Acompanhei com interesse os últimos acrescentos à lista do património imaterial da humanidade, e muito especialmente o caso do pão caseiro na Arménia. Temos a ideia razoável de que tudo aquilo que é humano neste sentido elevado deve ser muito antigo, e até imemorial. Àquilo que fazemos com regularidade chamamos costumes ou hábitos; e as histórias que contamos acerca dos nossos hábitos são histórias em que costumamos colocar-nos na posição de seus herdeiros. Há o hábito de afastar o mais possível do nosso tempo a origem desses costumes.

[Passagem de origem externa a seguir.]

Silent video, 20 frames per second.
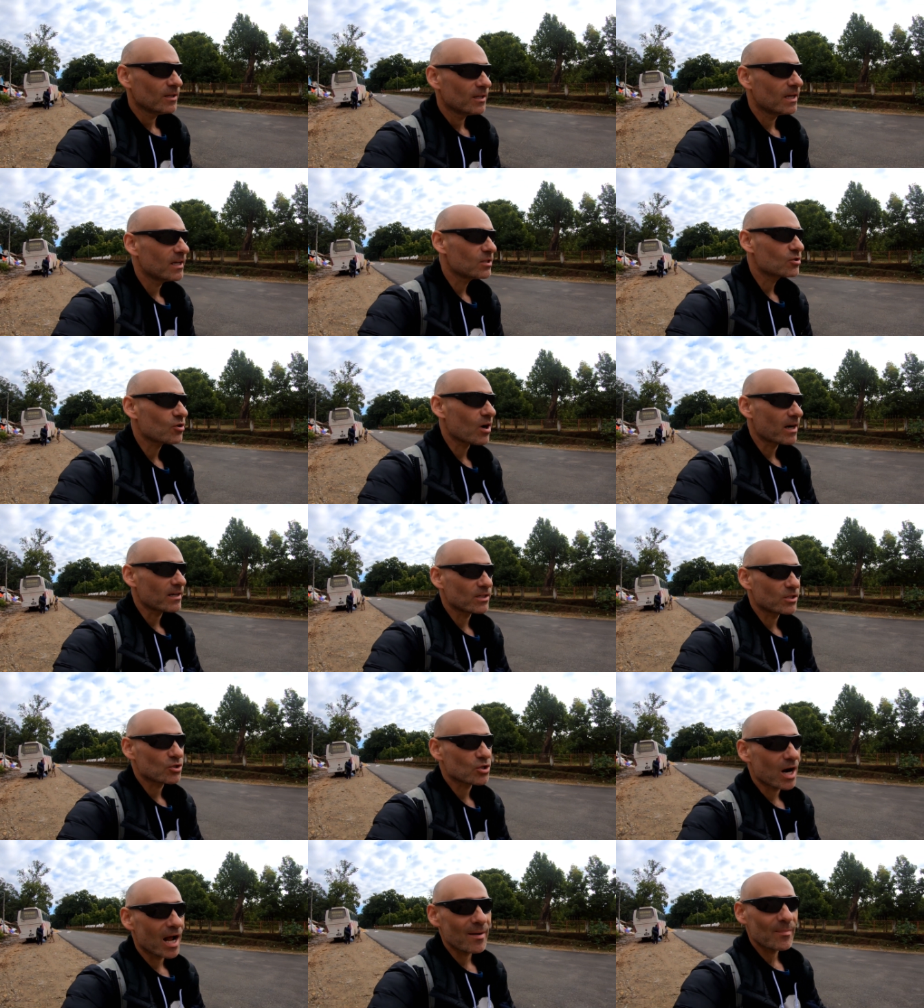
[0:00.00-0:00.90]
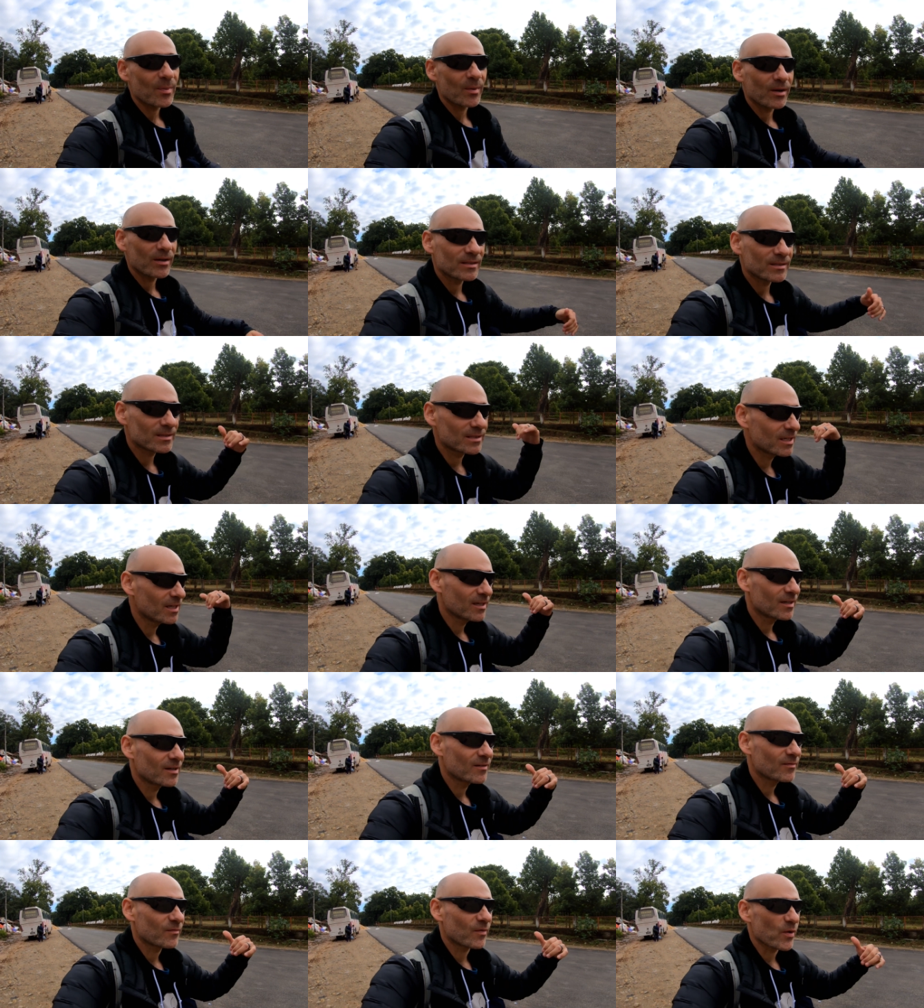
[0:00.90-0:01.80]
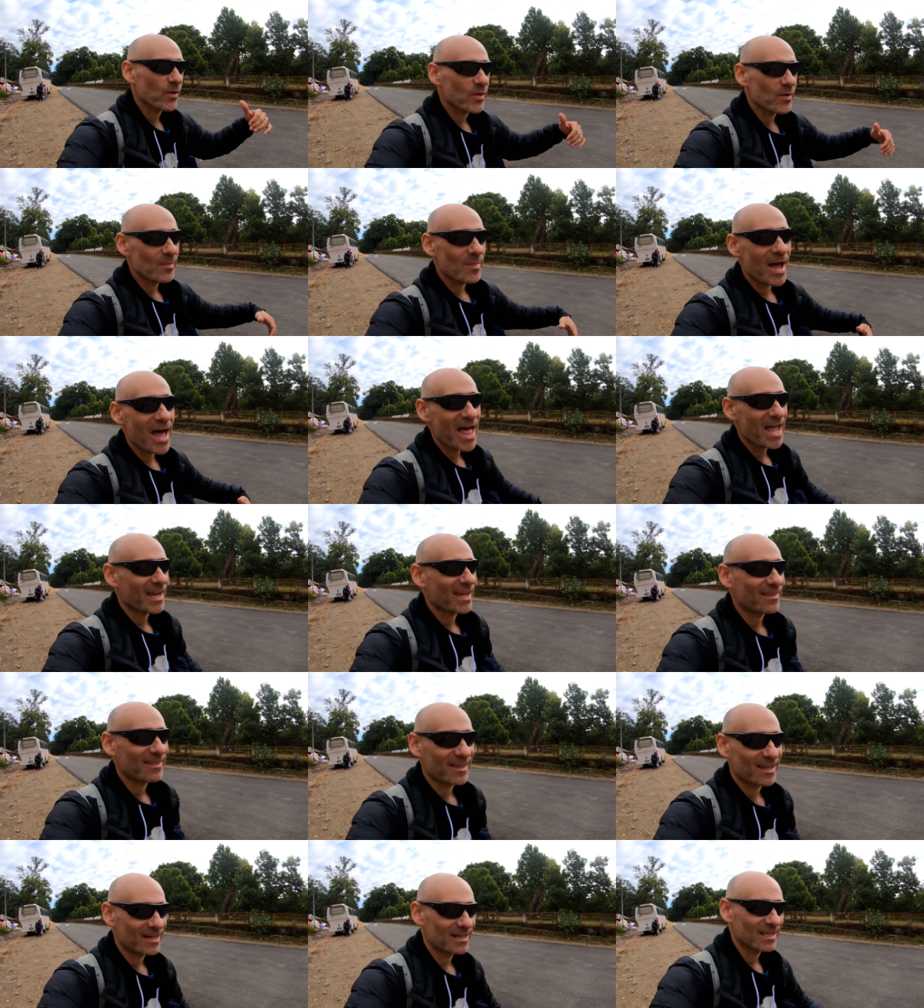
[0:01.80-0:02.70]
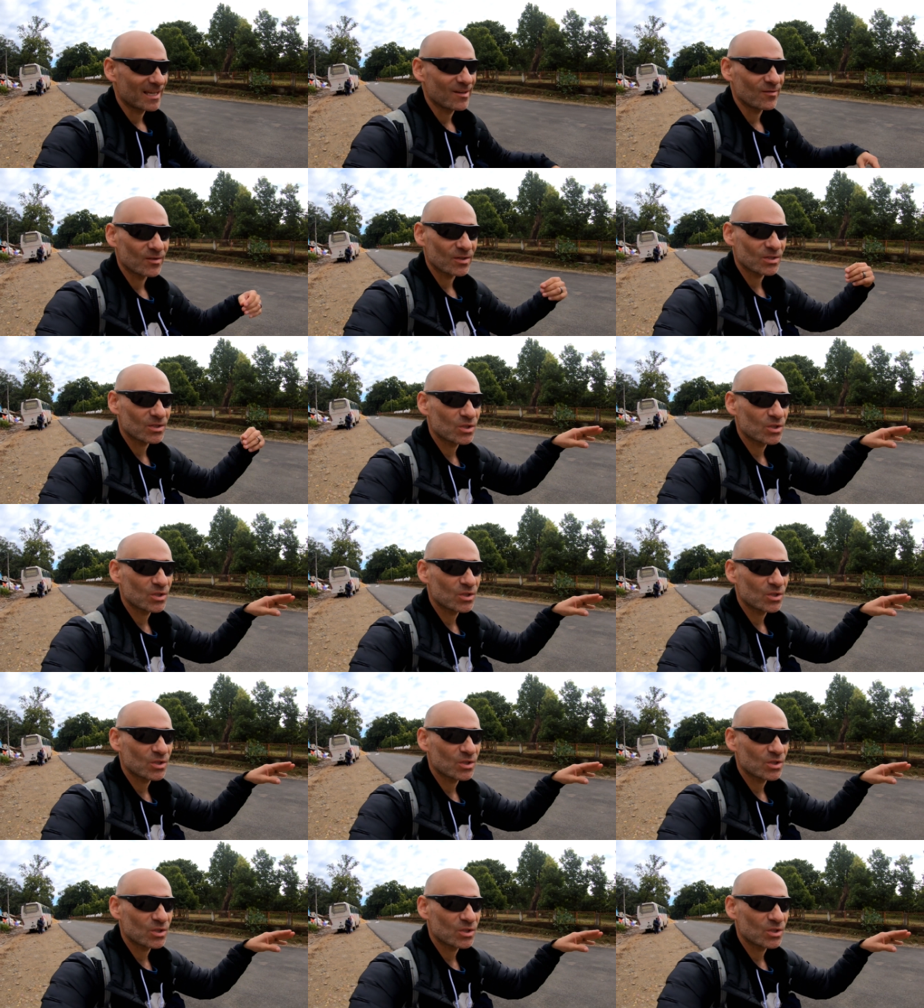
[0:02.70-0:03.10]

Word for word: he tried to drop us further back and then give us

Um historiador demonstrou que, pelo menos até 1917, a única coisa que se comia na Arménia era salada russa. O conceito de património imaterial é vulnerável a estes percalços. De facto, depende de evidências; mas as evidências têm uma tendência desafortunada para serem materiais. Mal começamos a reconstruir as evidências materiais do património imaterial, a origem de tudo aquilo que achamos que se perde na noite dos tempos aproxima-se assustadoramente da semana passada.
A alegação de hábitos, costumes e tradições não ganha assim muito em ser escrutinada, a não ser quando o motivo e a empresa são de humilhação e castigo. Um conhecido poeta arménio observou que o pão caseiro é o nada que é tudo. Agir como se o nada fosse alguma coisa equivale a querer pedir certificados de autenticidade para as ideias que costumamos ter, e a pedir a terceiros que garantam que sempre as tivemos.
É a importância que para nós têm certas ideias que nos leva a ir bater à porta das sociedades e instituições especializadas na certificação de fenómenos imateriais. Esta diligência inaugura porém uma série de infelicidades. A certificação das nossas ideias preferidas requer evidências; abre a porta à possibilidade de aparecer alguém que as irá enxovalhar, e explicar que aquilo que nos parece importante é trivial, e que aquilo que nos parece antigo é recente.
Ao contrário do que possa parecer não se trata de um problema ou de um defeito da historiografia ou da cultura; trata-se de uma característica da espécie a que alguém chamou animais racionais e dependentes. Tais animais, pessoas exactamente como nós, inclinam-se a pensar que as suas ideias e actividades tiveram todas origem em tempos muito remotos; esta inclinação, porém, quase nunca resiste a um escrutínio hostil. Uma vida inteira de Verões passados na Nazaré são afinal oito anos; um costume secular, pouco mais de cinquenta e quatro.
É preciso distinguir as nossas ideias importantes das nossas fantasias de certificação, as coisas imateriais das coisas imemoriais. As nossas infelicidades com aquilo que é imaterial indicam que o que é material no fundo não nos interessa muito; e as nossas infelicidades com a noção de imemorial indicam que somos animais desmemoriados.